Instructions for the task — Send back every record exactly.

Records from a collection
----------
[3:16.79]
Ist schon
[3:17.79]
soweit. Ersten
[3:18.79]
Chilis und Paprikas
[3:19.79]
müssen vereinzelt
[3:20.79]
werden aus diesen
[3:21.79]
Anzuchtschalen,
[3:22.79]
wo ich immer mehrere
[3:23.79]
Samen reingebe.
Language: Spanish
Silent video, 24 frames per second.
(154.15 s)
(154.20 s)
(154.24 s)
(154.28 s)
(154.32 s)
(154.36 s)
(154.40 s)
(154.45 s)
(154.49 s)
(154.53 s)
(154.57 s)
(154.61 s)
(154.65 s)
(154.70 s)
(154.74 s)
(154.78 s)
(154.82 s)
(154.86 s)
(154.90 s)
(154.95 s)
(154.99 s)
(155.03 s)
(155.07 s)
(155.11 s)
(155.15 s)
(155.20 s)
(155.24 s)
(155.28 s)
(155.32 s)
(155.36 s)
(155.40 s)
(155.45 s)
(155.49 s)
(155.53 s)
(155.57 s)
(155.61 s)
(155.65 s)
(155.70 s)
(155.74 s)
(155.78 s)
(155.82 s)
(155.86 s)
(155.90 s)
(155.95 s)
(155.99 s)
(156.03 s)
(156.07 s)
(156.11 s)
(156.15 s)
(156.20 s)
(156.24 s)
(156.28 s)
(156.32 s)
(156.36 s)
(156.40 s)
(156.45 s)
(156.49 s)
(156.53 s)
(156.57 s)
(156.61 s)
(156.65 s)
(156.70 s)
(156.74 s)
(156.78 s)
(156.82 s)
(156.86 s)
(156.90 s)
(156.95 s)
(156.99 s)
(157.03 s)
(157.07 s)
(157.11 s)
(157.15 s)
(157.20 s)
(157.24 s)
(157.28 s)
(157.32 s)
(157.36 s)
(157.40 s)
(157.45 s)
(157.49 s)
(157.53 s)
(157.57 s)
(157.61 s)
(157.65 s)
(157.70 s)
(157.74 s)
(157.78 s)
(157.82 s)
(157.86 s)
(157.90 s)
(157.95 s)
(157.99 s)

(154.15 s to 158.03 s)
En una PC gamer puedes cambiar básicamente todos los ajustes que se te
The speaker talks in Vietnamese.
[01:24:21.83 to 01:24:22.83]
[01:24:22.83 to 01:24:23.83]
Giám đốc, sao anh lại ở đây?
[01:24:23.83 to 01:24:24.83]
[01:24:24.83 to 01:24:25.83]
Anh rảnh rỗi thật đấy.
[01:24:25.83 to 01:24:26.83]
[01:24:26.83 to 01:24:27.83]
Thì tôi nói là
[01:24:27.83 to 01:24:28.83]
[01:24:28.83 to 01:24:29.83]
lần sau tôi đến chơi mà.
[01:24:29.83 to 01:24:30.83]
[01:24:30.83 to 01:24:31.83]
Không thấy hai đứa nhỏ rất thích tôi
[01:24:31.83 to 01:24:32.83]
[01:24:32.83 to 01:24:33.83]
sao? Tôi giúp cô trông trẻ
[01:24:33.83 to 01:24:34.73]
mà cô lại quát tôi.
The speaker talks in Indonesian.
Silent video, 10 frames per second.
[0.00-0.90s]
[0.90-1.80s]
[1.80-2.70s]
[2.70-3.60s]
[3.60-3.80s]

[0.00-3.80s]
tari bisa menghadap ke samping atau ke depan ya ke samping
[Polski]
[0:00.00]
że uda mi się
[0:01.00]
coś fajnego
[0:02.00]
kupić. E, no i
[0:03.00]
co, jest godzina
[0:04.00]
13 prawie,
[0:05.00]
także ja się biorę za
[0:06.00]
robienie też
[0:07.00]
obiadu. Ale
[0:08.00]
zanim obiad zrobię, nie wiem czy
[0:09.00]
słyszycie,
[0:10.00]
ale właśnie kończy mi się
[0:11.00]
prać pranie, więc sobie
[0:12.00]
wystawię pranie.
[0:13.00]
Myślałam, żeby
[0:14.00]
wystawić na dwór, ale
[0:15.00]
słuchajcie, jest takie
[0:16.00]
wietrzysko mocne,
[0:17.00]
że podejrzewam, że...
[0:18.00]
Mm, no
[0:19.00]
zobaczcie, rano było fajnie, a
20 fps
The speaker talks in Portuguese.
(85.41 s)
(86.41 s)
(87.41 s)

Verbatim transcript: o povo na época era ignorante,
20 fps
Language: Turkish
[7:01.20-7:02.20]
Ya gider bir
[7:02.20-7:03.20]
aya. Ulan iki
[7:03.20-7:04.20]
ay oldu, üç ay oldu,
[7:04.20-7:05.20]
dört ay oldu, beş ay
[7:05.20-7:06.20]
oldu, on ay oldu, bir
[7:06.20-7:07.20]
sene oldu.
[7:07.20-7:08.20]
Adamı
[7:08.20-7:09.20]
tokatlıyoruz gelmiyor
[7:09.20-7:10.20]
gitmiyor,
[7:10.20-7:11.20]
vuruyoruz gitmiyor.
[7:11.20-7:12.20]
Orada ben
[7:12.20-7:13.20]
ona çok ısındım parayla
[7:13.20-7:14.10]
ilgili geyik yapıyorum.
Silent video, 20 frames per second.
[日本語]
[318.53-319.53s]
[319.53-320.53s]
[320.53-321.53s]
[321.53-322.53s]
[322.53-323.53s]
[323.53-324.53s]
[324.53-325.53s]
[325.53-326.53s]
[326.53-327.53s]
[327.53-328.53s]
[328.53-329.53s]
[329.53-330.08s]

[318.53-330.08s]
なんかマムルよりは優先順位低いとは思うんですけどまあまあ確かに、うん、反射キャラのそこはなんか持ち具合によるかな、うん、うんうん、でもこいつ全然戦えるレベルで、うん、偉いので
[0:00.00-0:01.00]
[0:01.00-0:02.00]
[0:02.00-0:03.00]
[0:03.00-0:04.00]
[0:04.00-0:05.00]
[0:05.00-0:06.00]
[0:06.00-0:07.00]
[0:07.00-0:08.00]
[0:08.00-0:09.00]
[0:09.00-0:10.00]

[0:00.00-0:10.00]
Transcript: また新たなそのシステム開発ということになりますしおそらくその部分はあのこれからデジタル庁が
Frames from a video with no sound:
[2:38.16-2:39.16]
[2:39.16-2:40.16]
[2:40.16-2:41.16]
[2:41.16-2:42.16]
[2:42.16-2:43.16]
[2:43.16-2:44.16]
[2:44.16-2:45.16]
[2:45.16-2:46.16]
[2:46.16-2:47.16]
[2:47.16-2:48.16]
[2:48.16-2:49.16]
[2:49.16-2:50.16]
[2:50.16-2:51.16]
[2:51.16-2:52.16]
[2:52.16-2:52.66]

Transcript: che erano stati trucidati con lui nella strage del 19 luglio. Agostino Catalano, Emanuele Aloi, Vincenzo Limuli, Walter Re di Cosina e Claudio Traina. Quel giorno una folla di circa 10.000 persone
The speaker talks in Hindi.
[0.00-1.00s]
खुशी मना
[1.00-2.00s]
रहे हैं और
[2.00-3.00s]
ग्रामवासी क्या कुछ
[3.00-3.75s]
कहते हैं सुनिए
----------
Response below —
[3:16.79]
Ist schon
[3:17.79]
soweit. Ersten
[3:18.79]
Chilis und Paprikas
[3:19.79]
müssen vereinzelt
[3:20.79]
werden aus diesen
[3:21.79]
Anzuchtschalen,
[3:22.79]
wo ich immer mehrere
[3:23.79]
Samen reingebe.
Language: Spanish
Silent video, 24 frames per second.
(154.15 s)
(154.20 s)
(154.24 s)
(154.28 s)
(154.32 s)
(154.36 s)
(154.40 s)
(154.45 s)
(154.49 s)
(154.53 s)
(154.57 s)
(154.61 s)
(154.65 s)
(154.70 s)
(154.74 s)
(154.78 s)
(154.82 s)
(154.86 s)
(154.90 s)
(154.95 s)
(154.99 s)
(155.03 s)
(155.07 s)
(155.11 s)
(155.15 s)
(155.20 s)
(155.24 s)
(155.28 s)
(155.32 s)
(155.36 s)
(155.40 s)
(155.45 s)
(155.49 s)
(155.53 s)
(155.57 s)
(155.61 s)
(155.65 s)
(155.70 s)
(155.74 s)
(155.78 s)
(155.82 s)
(155.86 s)
(155.90 s)
(155.95 s)
(155.99 s)
(156.03 s)
(156.07 s)
(156.11 s)
(156.15 s)
(156.20 s)
(156.24 s)
(156.28 s)
(156.32 s)
(156.36 s)
(156.40 s)
(156.45 s)
(156.49 s)
(156.53 s)
(156.57 s)
(156.61 s)
(156.65 s)
(156.70 s)
(156.74 s)
(156.78 s)
(156.82 s)
(156.86 s)
(156.90 s)
(156.95 s)
(156.99 s)
(157.03 s)
(157.07 s)
(157.11 s)
(157.15 s)
(157.20 s)
(157.24 s)
(157.28 s)
(157.32 s)
(157.36 s)
(157.40 s)
(157.45 s)
(157.49 s)
(157.53 s)
(157.57 s)
(157.61 s)
(157.65 s)
(157.70 s)
(157.74 s)
(157.78 s)
(157.82 s)
(157.86 s)
(157.90 s)
(157.95 s)
(157.99 s)

(154.15 s to 158.03 s)
En una PC gamer puedes cambiar básicamente todos los ajustes que se te
The speaker talks in Vietnamese.
[01:24:21.83 to 01:24:22.83]
[01:24:22.83 to 01:24:23.83]
Giám đốc, sao anh lại ở đây?
[01:24:23.83 to 01:24:24.83]
[01:24:24.83 to 01:24:25.83]
Anh rảnh rỗi thật đấy.
[01:24:25.83 to 01:24:26.83]
[01:24:26.83 to 01:24:27.83]
Thì tôi nói là
[01:24:27.83 to 01:24:28.83]
[01:24:28.83 to 01:24:29.83]
lần sau tôi đến chơi mà.
[01:24:29.83 to 01:24:30.83]
[01:24:30.83 to 01:24:31.83]
Không thấy hai đứa nhỏ rất thích tôi
[01:24:31.83 to 01:24:32.83]
[01:24:32.83 to 01:24:33.83]
sao? Tôi giúp cô trông trẻ
[01:24:33.83 to 01:24:34.73]
mà cô lại quát tôi.
The speaker talks in Indonesian.
Silent video, 10 frames per second.
[0.00-0.90s]
[0.90-1.80s]
[1.80-2.70s]
[2.70-3.60s]
[3.60-3.80s]

[0.00-3.80s]
tari bisa menghadap ke samping atau ke depan ya ke samping
[Polski]
[0:00.00]
że uda mi się
[0:01.00]
coś fajnego
[0:02.00]
kupić. E, no i
[0:03.00]
co, jest godzina
[0:04.00]
13 prawie,
[0:05.00]
także ja się biorę za
[0:06.00]
robienie też
[0:07.00]
obiadu. Ale
[0:08.00]
zanim obiad zrobię, nie wiem czy
[0:09.00]
słyszycie,
[0:10.00]
ale właśnie kończy mi się
[0:11.00]
prać pranie, więc sobie
[0:12.00]
wystawię pranie.
[0:13.00]
Myślałam, żeby
[0:14.00]
wystawić na dwór, ale
[0:15.00]
słuchajcie, jest takie
[0:16.00]
wietrzysko mocne,
[0:17.00]
że podejrzewam, że...
[0:18.00]
Mm, no
[0:19.00]
zobaczcie, rano było fajnie, a
20 fps
The speaker talks in Portuguese.
(85.41 s)
(86.41 s)
(87.41 s)

Verbatim transcript: o povo na época era ignorante,
20 fps
Language: Turkish
[7:01.20-7:02.20]
Ya gider bir
[7:02.20-7:03.20]
aya. Ulan iki
[7:03.20-7:04.20]
ay oldu, üç ay oldu,
[7:04.20-7:05.20]
dört ay oldu, beş ay
[7:05.20-7:06.20]
oldu, on ay oldu, bir
[7:06.20-7:07.20]
sene oldu.
[7:07.20-7:08.20]
Adamı
[7:08.20-7:09.20]
tokatlıyoruz gelmiyor
[7:09.20-7:10.20]
gitmiyor,
[7:10.20-7:11.20]
vuruyoruz gitmiyor.
[7:11.20-7:12.20]
Orada ben
[7:12.20-7:13.20]
ona çok ısındım parayla
[7:13.20-7:14.10]
ilgili geyik yapıyorum.
Silent video, 20 frames per second.
[日本語]
[318.53-319.53s]
[319.53-320.53s]
[320.53-321.53s]
[321.53-322.53s]
[322.53-323.53s]
[323.53-324.53s]
[324.53-325.53s]
[325.53-326.53s]
[326.53-327.53s]
[327.53-328.53s]
[328.53-329.53s]
[329.53-330.08s]

[318.53-330.08s]
なんかマムルよりは優先順位低いとは思うんですけどまあまあ確かに、うん、反射キャラのそこはなんか持ち具合によるかな、うん、うんうん、でもこいつ全然戦えるレベルで、うん、偉いので
[0:00.00-0:01.00]
[0:01.00-0:02.00]
[0:02.00-0:03.00]
[0:03.00-0:04.00]
[0:04.00-0:05.00]
[0:05.00-0:06.00]
[0:06.00-0:07.00]
[0:07.00-0:08.00]
[0:08.00-0:09.00]
[0:09.00-0:10.00]

[0:00.00-0:10.00]
Transcript: また新たなそのシステム開発ということになりますしおそらくその部分はあのこれからデジタル庁が
Frames from a video with no sound:
[2:38.16-2:39.16]
[2:39.16-2:40.16]
[2:40.16-2:41.16]
[2:41.16-2:42.16]
[2:42.16-2:43.16]
[2:43.16-2:44.16]
[2:44.16-2:45.16]
[2:45.16-2:46.16]
[2:46.16-2:47.16]
[2:47.16-2:48.16]
[2:48.16-2:49.16]
[2:49.16-2:50.16]
[2:50.16-2:51.16]
[2:51.16-2:52.16]
[2:52.16-2:52.66]

Transcript: che erano stati trucidati con lui nella strage del 19 luglio. Agostino Catalano, Emanuele Aloi, Vincenzo Limuli, Walter Re di Cosina e Claudio Traina. Quel giorno una folla di circa 10.000 persone
The speaker talks in Hindi.
[0.00-1.00s]
खुशी मना
[1.00-2.00s]
रहे हैं और
[2.00-3.00s]
ग्रामवासी क्या कुछ
[3.00-3.75s]
कहते हैं सुनिए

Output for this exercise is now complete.